# WORK REQUEST
Looking only at the lines below that contain "with", give the number of them and no other text.

# MATERIAL FOR THIS TASK

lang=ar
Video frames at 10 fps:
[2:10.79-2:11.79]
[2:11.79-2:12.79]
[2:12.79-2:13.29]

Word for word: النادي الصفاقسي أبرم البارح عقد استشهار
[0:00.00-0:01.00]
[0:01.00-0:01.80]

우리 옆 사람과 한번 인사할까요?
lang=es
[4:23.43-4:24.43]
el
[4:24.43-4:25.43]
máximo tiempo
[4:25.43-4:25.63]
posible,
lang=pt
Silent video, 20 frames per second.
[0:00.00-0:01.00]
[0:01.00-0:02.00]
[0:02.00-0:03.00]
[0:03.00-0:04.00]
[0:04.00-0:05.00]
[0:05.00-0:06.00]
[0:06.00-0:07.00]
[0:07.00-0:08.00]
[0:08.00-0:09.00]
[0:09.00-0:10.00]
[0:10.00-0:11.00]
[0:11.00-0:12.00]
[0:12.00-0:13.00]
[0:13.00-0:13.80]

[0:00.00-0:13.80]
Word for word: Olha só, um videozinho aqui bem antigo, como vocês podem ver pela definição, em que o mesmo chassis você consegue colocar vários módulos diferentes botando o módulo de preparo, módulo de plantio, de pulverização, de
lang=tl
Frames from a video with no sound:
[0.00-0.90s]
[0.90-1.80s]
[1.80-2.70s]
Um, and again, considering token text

* * *

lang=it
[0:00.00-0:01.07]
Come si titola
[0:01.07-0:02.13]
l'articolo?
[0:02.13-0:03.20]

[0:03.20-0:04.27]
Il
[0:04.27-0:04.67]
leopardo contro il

---

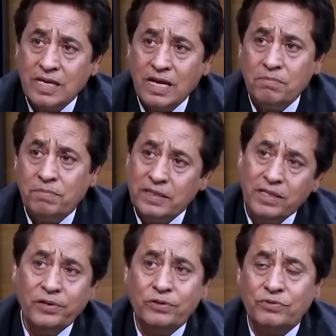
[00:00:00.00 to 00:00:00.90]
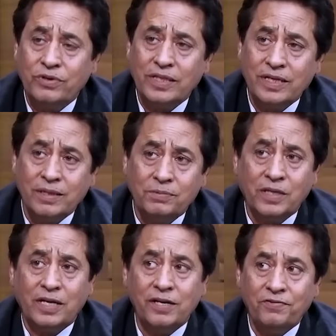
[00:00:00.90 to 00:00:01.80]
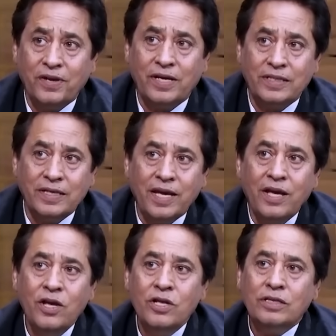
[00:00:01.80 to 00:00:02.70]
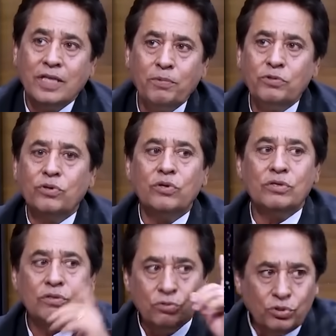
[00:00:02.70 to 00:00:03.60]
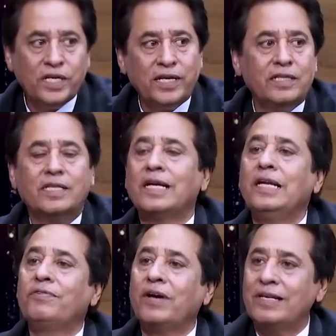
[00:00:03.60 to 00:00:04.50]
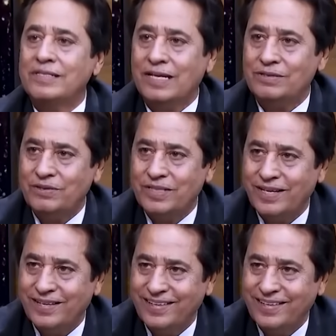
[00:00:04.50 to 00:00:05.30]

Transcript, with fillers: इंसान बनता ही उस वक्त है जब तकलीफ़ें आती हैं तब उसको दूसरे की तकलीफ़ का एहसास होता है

# SOLUTION TO THIS PROBLEM
2